About the Role
We're looking for a detail-oriented and process-focused Entry-Level Batch Record Reviewer to join our pharmaceutical manufacturing team. This role is ideal for someone with strong organizational skills and technical writing ability, or a junior chemical engineering background looking to build experience in a regulated industry.
Key Responsibilities
- Review completed batch production records for accuracy, completeness, and compliance with Good Manufacturing Practices (cGMP).
- Identify and document discrepancies, deviations, or incomplete information in batch records.
- Work cross-functionally with manufacturing, quality, and document control teams to ensure timely resolution of issues.
- Support efforts to streamline and improve batch documentation processes.
- Ensure proper filing and archival of reviewed records in compliance with company procedures.

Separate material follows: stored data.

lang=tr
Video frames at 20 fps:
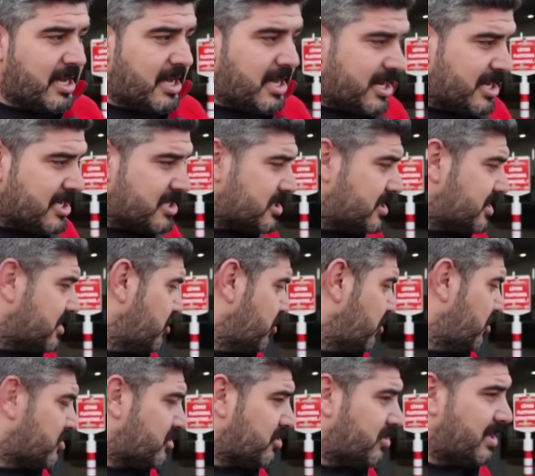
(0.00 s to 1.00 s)
Araç
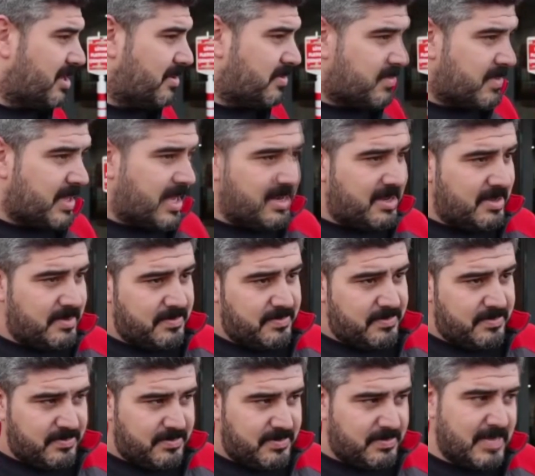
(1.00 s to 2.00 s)
şöyle söyleyeyim yani
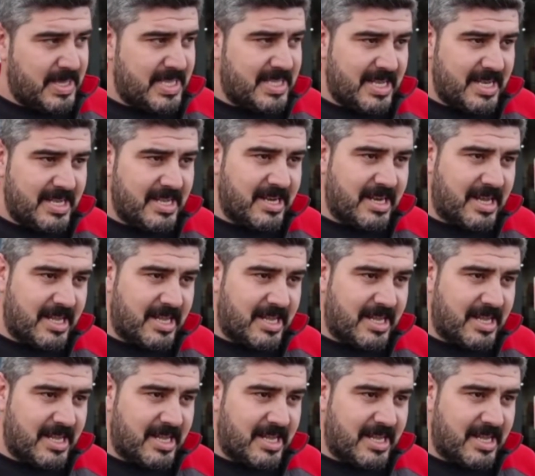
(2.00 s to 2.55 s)
bedelinin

- Follow standard operating procedures (SOPs) and work instructions related to batch record review.
Qualifications
- Bachelor's degree in a technical field (e.g., Chemical Engineering, Life Sciences, Technical Writing) is preferred but not required.
- Strong attention to detail and ability to spot inconsistencies in technical documents.
- Effective written and verbal communication skills.
- Comfortable working in a fast-paced, team-oriented environment.
- Basic proficiency in Microsoft Office applications (Word, Excel, Outlook).
Bonus Skills (Not Required)
- Exposure to GMP environments or production documentation.
- Experience with batch records, SOPs, or compliance-related work.